College senior Srinivas Mandyam was awarded the Churchill Scholarship in December 2019 from the Winston Churchill Foundation.

The scholarship funds one year of graduate study at the University of Cambridge in England and is awarded annually to fifteen students in the U.S. for “outstanding academic achievement” in science, mathematics, and engineering.

As a Vagelos Molecular Life Sciences Scholar, Mandyam, who is also an Under the Button staffer, will graduate from Penn with a bachelors of arts degree in physics, mathematics, and biophysics and a master's of science degree in physics and astronomy. Mandyam added that while a triple major may sound impressive, many courses he took double counted across his major requirements.

"It just sort of happened, because I took classes that interested me, and I found out I just had those majors," Mandyam said.

Mandyam said that Jeremy Baumberg, a nanophotonics professor at Cambridge, had published a paper in Nature in which he stated his research would benefit from being able to grow two sheets of tungsten diselenide on top of each other in a more scalable and selective manner.

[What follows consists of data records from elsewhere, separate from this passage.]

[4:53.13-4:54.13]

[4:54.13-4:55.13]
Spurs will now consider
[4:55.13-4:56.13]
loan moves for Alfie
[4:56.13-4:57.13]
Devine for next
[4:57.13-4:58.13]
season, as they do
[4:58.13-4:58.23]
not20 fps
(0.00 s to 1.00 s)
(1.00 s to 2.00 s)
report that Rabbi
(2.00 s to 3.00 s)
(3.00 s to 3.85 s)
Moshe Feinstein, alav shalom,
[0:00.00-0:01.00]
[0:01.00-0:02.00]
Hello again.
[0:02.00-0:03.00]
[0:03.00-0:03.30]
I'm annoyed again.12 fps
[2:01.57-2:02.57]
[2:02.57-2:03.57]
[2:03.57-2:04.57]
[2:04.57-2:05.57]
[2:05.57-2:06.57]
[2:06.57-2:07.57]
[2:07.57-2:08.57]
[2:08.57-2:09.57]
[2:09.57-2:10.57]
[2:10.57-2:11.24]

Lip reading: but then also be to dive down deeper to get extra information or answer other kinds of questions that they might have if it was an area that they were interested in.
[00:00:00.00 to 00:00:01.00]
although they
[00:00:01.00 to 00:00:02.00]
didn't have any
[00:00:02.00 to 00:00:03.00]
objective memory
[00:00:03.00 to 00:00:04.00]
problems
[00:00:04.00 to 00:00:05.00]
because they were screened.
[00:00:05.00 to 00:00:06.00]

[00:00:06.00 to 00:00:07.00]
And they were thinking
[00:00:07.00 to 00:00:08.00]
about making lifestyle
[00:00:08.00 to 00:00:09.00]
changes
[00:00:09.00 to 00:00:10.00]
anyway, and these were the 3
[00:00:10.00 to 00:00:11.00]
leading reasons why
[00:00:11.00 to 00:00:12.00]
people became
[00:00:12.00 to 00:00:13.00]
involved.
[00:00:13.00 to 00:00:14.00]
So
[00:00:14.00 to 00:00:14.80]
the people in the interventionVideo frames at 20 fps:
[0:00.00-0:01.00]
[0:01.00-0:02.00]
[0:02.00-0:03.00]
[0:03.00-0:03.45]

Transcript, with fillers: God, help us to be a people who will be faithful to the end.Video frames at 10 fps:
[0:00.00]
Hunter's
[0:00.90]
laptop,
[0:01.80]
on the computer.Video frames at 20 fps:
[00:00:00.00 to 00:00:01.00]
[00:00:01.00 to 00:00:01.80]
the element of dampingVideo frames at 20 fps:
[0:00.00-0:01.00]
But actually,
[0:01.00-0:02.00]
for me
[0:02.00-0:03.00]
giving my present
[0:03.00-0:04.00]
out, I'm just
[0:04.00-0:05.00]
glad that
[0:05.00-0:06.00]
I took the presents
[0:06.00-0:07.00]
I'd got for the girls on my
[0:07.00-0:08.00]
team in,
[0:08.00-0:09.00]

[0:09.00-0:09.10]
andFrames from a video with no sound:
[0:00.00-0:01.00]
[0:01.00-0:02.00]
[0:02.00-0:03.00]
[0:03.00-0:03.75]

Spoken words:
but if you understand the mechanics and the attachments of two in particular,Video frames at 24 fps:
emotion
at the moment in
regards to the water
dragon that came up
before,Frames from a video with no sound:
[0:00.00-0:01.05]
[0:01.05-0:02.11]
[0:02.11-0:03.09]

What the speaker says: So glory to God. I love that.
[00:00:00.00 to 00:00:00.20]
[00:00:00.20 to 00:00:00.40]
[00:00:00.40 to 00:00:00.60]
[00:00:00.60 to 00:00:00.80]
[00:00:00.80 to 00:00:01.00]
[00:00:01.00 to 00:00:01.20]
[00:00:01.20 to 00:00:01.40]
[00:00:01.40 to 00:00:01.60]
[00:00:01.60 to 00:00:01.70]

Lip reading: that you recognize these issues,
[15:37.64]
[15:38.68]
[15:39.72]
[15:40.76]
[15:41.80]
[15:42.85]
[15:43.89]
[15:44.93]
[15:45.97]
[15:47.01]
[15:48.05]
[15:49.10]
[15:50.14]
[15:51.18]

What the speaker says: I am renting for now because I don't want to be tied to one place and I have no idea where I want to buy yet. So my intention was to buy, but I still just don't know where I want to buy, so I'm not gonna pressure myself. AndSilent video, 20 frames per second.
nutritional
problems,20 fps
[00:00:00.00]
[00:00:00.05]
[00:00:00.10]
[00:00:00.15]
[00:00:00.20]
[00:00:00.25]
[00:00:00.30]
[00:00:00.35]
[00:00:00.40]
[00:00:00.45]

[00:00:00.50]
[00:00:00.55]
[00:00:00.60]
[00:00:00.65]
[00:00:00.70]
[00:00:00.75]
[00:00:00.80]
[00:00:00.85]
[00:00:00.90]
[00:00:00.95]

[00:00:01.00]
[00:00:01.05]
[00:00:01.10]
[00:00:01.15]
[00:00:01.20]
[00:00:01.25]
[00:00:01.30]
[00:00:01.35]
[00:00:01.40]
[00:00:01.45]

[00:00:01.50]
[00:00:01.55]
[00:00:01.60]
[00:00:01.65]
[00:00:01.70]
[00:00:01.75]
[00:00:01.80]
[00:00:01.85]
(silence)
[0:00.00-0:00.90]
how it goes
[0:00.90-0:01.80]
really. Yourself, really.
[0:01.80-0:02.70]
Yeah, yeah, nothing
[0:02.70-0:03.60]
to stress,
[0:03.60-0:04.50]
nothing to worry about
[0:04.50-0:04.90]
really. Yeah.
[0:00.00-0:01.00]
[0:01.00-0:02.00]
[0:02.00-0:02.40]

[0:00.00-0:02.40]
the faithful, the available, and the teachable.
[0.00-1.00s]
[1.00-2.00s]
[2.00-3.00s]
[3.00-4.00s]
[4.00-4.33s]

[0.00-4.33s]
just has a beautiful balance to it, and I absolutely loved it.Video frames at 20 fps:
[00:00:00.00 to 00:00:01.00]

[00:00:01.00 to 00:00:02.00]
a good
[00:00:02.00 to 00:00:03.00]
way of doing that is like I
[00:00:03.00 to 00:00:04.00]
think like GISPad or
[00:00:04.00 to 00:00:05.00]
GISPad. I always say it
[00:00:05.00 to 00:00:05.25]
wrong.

Two-sheet tungsten diselenide gives rise to new and intriguing quantum properties that one-sheet or other multi-sheet tungsten diselenide do not have, Mandyam added. 

The Churchill Scholarship funds American students one year of Master's study at the University of Cambridge.

Mandyam said that he conducted his research under A.T. Charlie Johnson, a professor in the Department of Physics and Astronomy, and managed to produce two-sheet tungsten diselenide. Mandyam attributed the reason he was chosen for the scholarship to his contribution in tungsten diselenide research.

“I would say that in terms of research guidance and being a scientist, [Johnson's] lab is where I learned all I got," Mandyam said.

Mandyam added he also received assistance from Senior Associate Director for Fellowships at the Center for Undergraduate Research and Fellowship Wallace Genser to navigate the exact profile that the Churchill Scholarship looks for in an applicant.

“I don’t think that I am an unusual student in the Vagelos program," Mandyam said. "I think that I just happened to be in a position where my discovery was very useful to something someone else wanted."

2018 College graduate Kevin Chen and 2014 College graduate Sarah Foster won the Churchill Scholarship in 2018 and 2014, respectively. They both majored in biochemistry, chemistry, and physics and graduated with a master's of science in physics and astronomy and a master's of science in chemistry, respectively.

In England, Mandyam plans to pursue his passion for research and use his discovery to work with Baumberg. After one year of graduate study at Cambridge, he said he will come back to the U.S. to study for a Ph.D. in physics. 

"There are all kinds of very skilled people in my program and other programs and just in general at Penn," Mandyam said. "I guess I lucked out.”